-- Directions --
Begin at the line where "[0:02.70-0:03.60]" appears and reproduce exactly every line through the end of the data below, both included, skipping pictures.

(Records supplied)

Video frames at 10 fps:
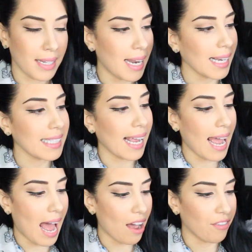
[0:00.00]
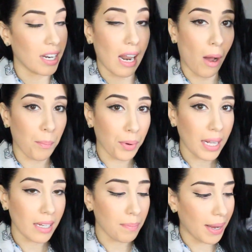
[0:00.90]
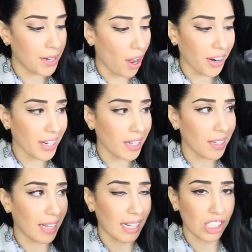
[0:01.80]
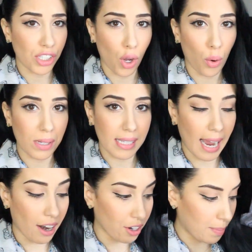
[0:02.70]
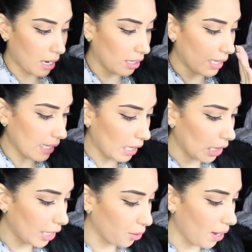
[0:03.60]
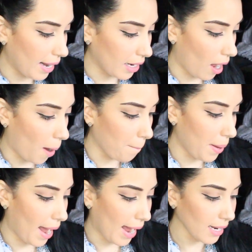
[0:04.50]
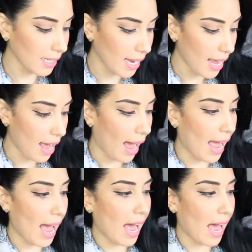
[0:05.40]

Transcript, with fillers: Next I have an umbrella by Nautica that I just always carry because it's little and compact. I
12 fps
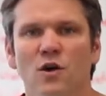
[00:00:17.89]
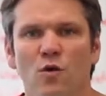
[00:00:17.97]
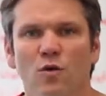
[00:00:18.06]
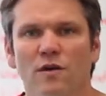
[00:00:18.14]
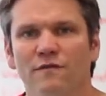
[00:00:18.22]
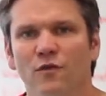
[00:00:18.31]

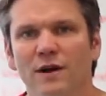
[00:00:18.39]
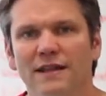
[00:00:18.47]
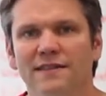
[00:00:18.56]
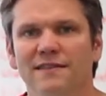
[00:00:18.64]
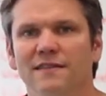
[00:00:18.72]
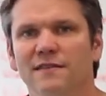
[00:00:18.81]
or
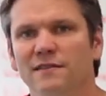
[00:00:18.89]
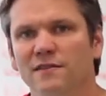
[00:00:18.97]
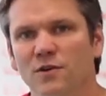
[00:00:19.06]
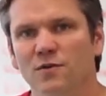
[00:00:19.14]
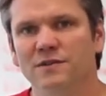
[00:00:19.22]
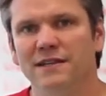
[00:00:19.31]
avoid
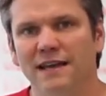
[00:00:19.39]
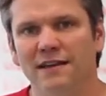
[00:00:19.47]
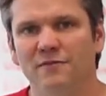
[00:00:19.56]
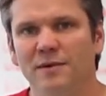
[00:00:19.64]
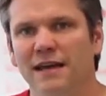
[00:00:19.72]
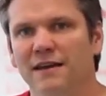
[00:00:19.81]
those
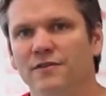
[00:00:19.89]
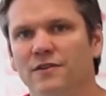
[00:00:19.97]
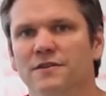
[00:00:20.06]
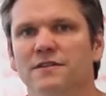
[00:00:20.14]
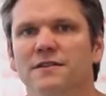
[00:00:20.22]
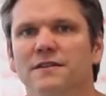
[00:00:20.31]
negative behaviors.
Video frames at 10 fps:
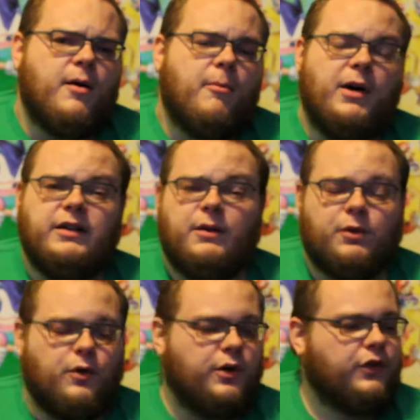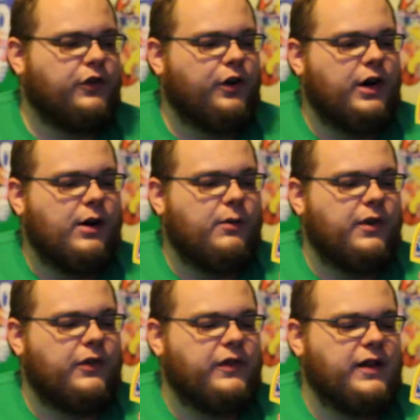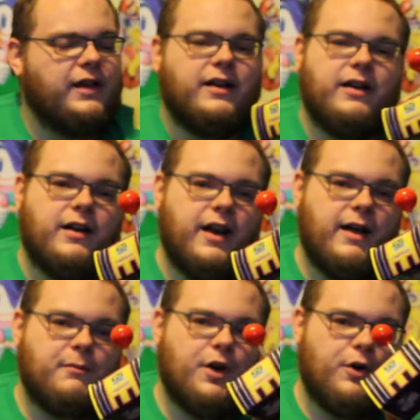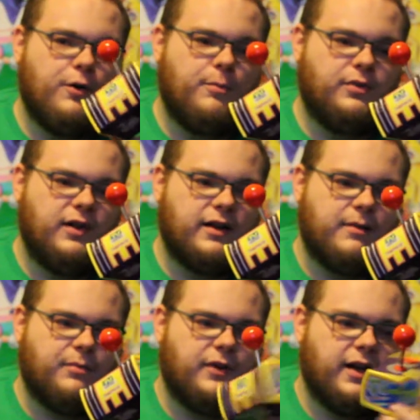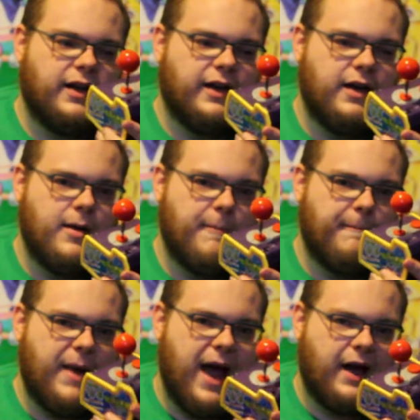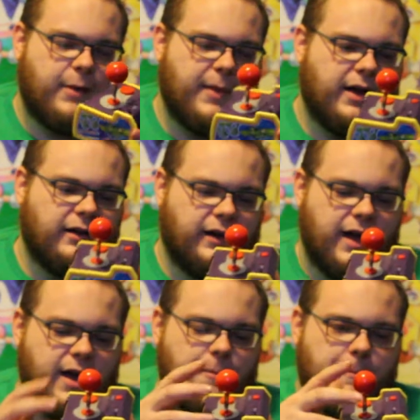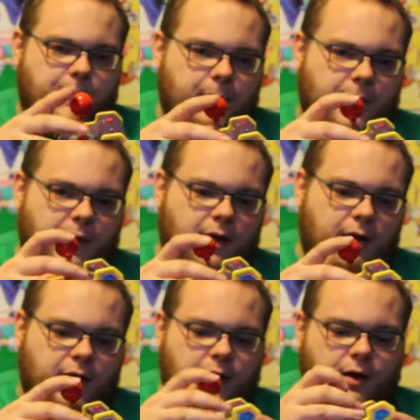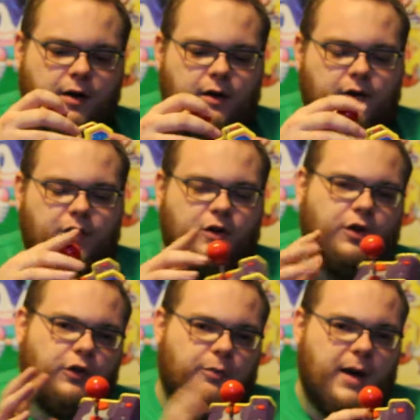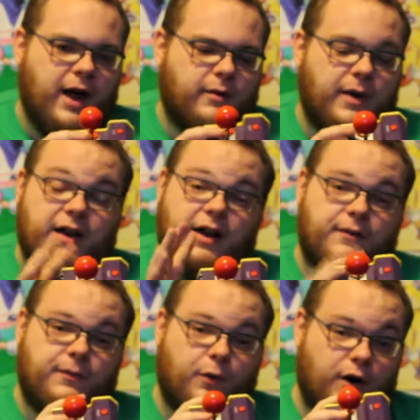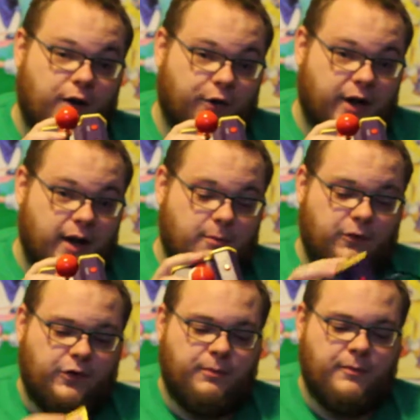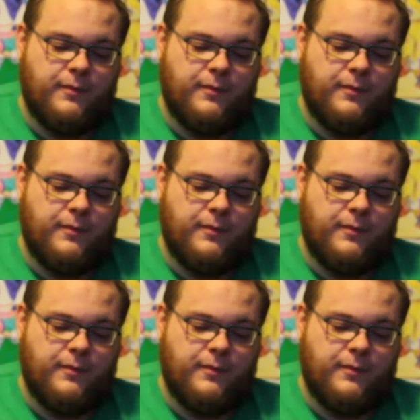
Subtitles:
Monday, we're going to start out with the Namco plug-and-play Pac-Man game. This includes Pac-Man and 4 other games.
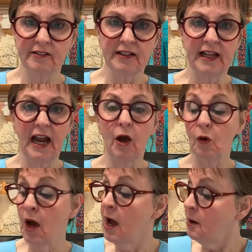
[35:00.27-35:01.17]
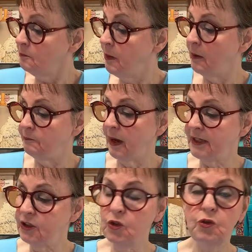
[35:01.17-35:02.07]
that out. But by
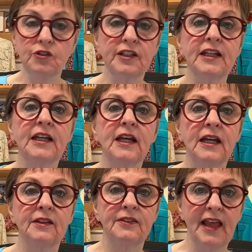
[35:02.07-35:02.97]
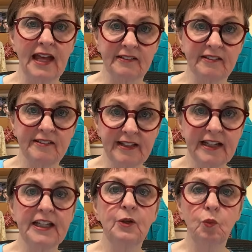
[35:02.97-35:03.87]
using that
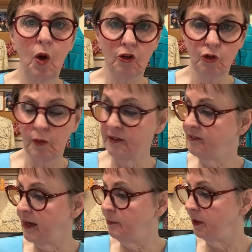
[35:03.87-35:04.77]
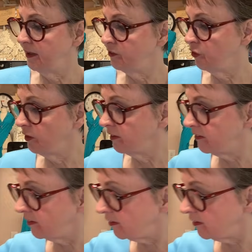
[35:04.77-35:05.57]
sticky wash away stabilizer, and as I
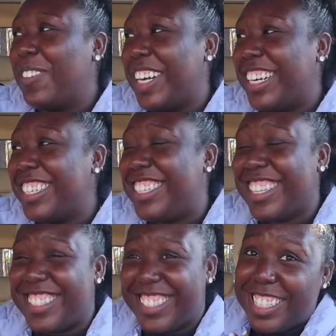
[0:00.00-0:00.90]
birdie
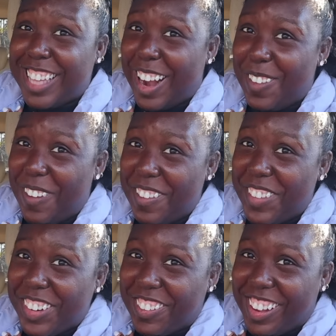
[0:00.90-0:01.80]
just sat on my
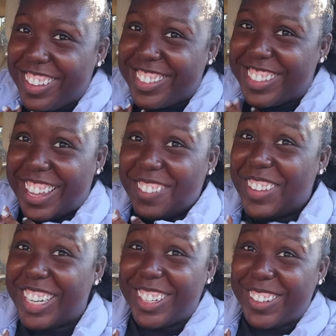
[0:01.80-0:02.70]
mirrors. Gave
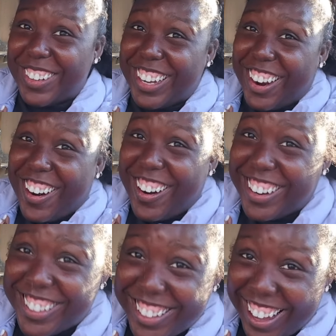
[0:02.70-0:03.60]
me a little heart
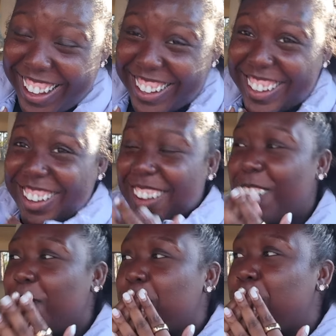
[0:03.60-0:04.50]
attack.
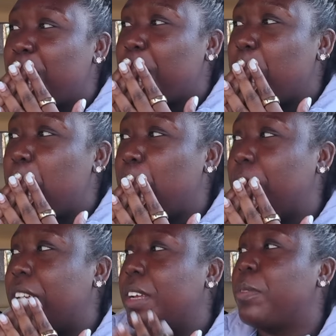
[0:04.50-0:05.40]

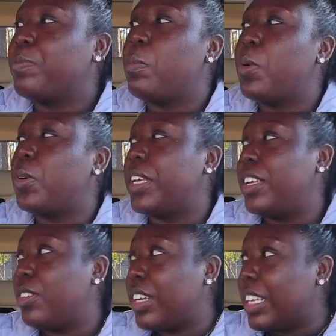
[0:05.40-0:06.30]
Bulky,
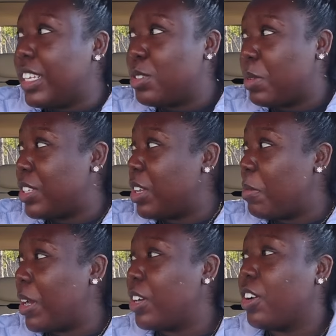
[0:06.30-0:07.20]
you could at least wait till
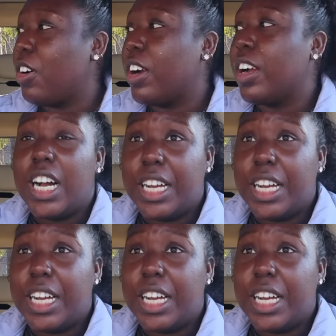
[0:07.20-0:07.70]
I'm out of the car.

(End Records supplied)

-- Reply --
[0:02.70-0:03.60]
me a little heart
[0:03.60-0:04.50]
attack.
[0:04.50-0:05.40]

[0:05.40-0:06.30]
Bulky,
[0:06.30-0:07.20]
you could at least wait till
[0:07.20-0:07.70]
I'm out of the car.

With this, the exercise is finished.